GOAL OF THE EXERCISE ▸ All of the records are to be reproduced exactly.

DATASET ENTRIES ▸
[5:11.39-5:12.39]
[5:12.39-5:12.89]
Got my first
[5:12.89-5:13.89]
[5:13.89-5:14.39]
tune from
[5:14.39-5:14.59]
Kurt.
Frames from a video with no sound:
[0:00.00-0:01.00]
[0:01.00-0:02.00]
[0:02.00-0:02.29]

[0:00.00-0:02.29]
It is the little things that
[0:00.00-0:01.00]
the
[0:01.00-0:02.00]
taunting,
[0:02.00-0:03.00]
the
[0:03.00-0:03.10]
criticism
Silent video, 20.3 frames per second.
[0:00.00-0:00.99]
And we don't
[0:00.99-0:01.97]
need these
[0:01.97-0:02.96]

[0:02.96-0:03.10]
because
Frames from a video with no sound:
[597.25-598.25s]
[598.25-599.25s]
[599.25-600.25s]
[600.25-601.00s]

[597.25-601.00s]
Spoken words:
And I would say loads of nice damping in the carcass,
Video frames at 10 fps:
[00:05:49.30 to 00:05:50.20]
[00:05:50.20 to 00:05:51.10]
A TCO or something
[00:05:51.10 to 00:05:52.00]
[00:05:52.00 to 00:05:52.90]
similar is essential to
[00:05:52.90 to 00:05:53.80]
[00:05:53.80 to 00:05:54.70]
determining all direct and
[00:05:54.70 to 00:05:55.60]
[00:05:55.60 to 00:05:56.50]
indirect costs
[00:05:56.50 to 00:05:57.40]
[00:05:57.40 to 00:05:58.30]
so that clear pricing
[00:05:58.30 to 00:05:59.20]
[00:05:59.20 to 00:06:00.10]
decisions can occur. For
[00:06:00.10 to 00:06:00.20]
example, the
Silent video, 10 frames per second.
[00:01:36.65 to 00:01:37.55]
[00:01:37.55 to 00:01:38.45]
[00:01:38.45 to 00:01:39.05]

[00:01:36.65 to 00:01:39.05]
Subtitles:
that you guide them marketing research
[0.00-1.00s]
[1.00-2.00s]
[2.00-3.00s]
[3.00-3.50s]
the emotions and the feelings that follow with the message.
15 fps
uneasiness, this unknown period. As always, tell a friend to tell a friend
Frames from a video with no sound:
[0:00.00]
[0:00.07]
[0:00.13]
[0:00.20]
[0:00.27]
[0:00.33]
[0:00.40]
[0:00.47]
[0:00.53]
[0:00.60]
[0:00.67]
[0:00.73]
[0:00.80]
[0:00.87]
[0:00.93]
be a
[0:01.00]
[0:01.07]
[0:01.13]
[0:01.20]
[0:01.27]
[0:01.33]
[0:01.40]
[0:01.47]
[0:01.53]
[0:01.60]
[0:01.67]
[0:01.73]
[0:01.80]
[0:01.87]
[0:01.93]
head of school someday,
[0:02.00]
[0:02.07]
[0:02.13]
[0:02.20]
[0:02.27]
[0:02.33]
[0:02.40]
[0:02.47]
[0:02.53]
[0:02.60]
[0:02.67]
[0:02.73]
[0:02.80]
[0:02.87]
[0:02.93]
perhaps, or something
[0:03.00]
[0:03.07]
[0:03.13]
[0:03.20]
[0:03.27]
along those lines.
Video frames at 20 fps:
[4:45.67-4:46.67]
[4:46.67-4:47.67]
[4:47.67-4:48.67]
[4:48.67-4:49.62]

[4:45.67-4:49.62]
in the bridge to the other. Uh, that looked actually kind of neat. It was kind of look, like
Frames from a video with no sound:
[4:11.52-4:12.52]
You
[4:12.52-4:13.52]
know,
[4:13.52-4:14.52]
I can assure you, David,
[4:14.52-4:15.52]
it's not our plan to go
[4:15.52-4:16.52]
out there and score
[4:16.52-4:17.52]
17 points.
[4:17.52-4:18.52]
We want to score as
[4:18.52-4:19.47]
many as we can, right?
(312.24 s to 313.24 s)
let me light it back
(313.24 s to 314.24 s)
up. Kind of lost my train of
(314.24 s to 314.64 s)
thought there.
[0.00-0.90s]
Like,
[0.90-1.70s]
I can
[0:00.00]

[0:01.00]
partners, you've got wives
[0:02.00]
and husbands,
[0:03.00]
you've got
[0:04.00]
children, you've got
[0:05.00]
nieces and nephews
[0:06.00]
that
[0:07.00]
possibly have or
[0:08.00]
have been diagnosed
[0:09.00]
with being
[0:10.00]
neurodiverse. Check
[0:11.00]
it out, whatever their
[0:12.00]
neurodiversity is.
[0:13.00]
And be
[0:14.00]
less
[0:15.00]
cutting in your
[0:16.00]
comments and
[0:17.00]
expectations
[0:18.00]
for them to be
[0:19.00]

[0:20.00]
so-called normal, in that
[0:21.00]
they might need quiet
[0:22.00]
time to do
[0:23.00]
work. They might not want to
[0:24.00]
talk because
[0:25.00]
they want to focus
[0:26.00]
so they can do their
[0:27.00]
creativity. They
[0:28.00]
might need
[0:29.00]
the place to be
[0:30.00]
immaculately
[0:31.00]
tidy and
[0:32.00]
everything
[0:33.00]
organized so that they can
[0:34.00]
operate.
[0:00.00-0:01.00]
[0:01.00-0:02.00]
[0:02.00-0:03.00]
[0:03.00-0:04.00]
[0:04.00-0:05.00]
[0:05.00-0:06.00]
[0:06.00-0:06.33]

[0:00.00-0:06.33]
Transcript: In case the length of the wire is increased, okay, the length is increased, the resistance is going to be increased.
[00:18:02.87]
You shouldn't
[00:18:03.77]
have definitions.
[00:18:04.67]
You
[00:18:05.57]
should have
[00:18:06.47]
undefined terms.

SOLVED PROBLEM ▸
[5:11.39-5:12.39]
[5:12.39-5:12.89]
Got my first
[5:12.89-5:13.89]
[5:13.89-5:14.39]
tune from
[5:14.39-5:14.59]
Kurt.
Frames from a video with no sound:
[0:00.00-0:01.00]
[0:01.00-0:02.00]
[0:02.00-0:02.29]

[0:00.00-0:02.29]
It is the little things that
[0:00.00-0:01.00]
the
[0:01.00-0:02.00]
taunting,
[0:02.00-0:03.00]
the
[0:03.00-0:03.10]
criticism
Silent video, 20.3 frames per second.
[0:00.00-0:00.99]
And we don't
[0:00.99-0:01.97]
need these
[0:01.97-0:02.96]

[0:02.96-0:03.10]
because
Frames from a video with no sound:
[597.25-598.25s]
[598.25-599.25s]
[599.25-600.25s]
[600.25-601.00s]

[597.25-601.00s]
Spoken words:
And I would say loads of nice damping in the carcass,
Video frames at 10 fps:
[00:05:49.30 to 00:05:50.20]
[00:05:50.20 to 00:05:51.10]
A TCO or something
[00:05:51.10 to 00:05:52.00]
[00:05:52.00 to 00:05:52.90]
similar is essential to
[00:05:52.90 to 00:05:53.80]
[00:05:53.80 to 00:05:54.70]
determining all direct and
[00:05:54.70 to 00:05:55.60]
[00:05:55.60 to 00:05:56.50]
indirect costs
[00:05:56.50 to 00:05:57.40]
[00:05:57.40 to 00:05:58.30]
so that clear pricing
[00:05:58.30 to 00:05:59.20]
[00:05:59.20 to 00:06:00.10]
decisions can occur. For
[00:06:00.10 to 00:06:00.20]
example, the
Silent video, 10 frames per second.
[00:01:36.65 to 00:01:37.55]
[00:01:37.55 to 00:01:38.45]
[00:01:38.45 to 00:01:39.05]

[00:01:36.65 to 00:01:39.05]
Subtitles:
that you guide them marketing research
[0.00-1.00s]
[1.00-2.00s]
[2.00-3.00s]
[3.00-3.50s]
the emotions and the feelings that follow with the message.
15 fps
uneasiness, this unknown period. As always, tell a friend to tell a friend
Frames from a video with no sound:
[0:00.00]
[0:00.07]
[0:00.13]
[0:00.20]
[0:00.27]
[0:00.33]
[0:00.40]
[0:00.47]
[0:00.53]
[0:00.60]
[0:00.67]
[0:00.73]
[0:00.80]
[0:00.87]
[0:00.93]
be a
[0:01.00]
[0:01.07]
[0:01.13]
[0:01.20]
[0:01.27]
[0:01.33]
[0:01.40]
[0:01.47]
[0:01.53]
[0:01.60]
[0:01.67]
[0:01.73]
[0:01.80]
[0:01.87]
[0:01.93]
head of school someday,
[0:02.00]
[0:02.07]
[0:02.13]
[0:02.20]
[0:02.27]
[0:02.33]
[0:02.40]
[0:02.47]
[0:02.53]
[0:02.60]
[0:02.67]
[0:02.73]
[0:02.80]
[0:02.87]
[0:02.93]
perhaps, or something
[0:03.00]
[0:03.07]
[0:03.13]
[0:03.20]
[0:03.27]
along those lines.
Video frames at 20 fps:
[4:45.67-4:46.67]
[4:46.67-4:47.67]
[4:47.67-4:48.67]
[4:48.67-4:49.62]

[4:45.67-4:49.62]
in the bridge to the other. Uh, that looked actually kind of neat. It was kind of look, like
Frames from a video with no sound:
[4:11.52-4:12.52]
You
[4:12.52-4:13.52]
know,
[4:13.52-4:14.52]
I can assure you, David,
[4:14.52-4:15.52]
it's not our plan to go
[4:15.52-4:16.52]
out there and score
[4:16.52-4:17.52]
17 points.
[4:17.52-4:18.52]
We want to score as
[4:18.52-4:19.47]
many as we can, right?
(312.24 s to 313.24 s)
let me light it back
(313.24 s to 314.24 s)
up. Kind of lost my train of
(314.24 s to 314.64 s)
thought there.
[0.00-0.90s]
Like,
[0.90-1.70s]
I can
[0:00.00]

[0:01.00]
partners, you've got wives
[0:02.00]
and husbands,
[0:03.00]
you've got
[0:04.00]
children, you've got
[0:05.00]
nieces and nephews
[0:06.00]
that
[0:07.00]
possibly have or
[0:08.00]
have been diagnosed
[0:09.00]
with being
[0:10.00]
neurodiverse. Check
[0:11.00]
it out, whatever their
[0:12.00]
neurodiversity is.
[0:13.00]
And be
[0:14.00]
less
[0:15.00]
cutting in your
[0:16.00]
comments and
[0:17.00]
expectations
[0:18.00]
for them to be
[0:19.00]

[0:20.00]
so-called normal, in that
[0:21.00]
they might need quiet
[0:22.00]
time to do
[0:23.00]
work. They might not want to
[0:24.00]
talk because
[0:25.00]
they want to focus
[0:26.00]
so they can do their
[0:27.00]
creativity. They
[0:28.00]
might need
[0:29.00]
the place to be
[0:30.00]
immaculately
[0:31.00]
tidy and
[0:32.00]
everything
[0:33.00]
organized so that they can
[0:34.00]
operate.
[0:00.00-0:01.00]
[0:01.00-0:02.00]
[0:02.00-0:03.00]
[0:03.00-0:04.00]
[0:04.00-0:05.00]
[0:05.00-0:06.00]
[0:06.00-0:06.33]

[0:00.00-0:06.33]
Transcript: In case the length of the wire is increased, okay, the length is increased, the resistance is going to be increased.
[00:18:02.87]
You shouldn't
[00:18:03.77]
have definitions.
[00:18:04.67]
You
[00:18:05.57]
should have
[00:18:06.47]
undefined terms.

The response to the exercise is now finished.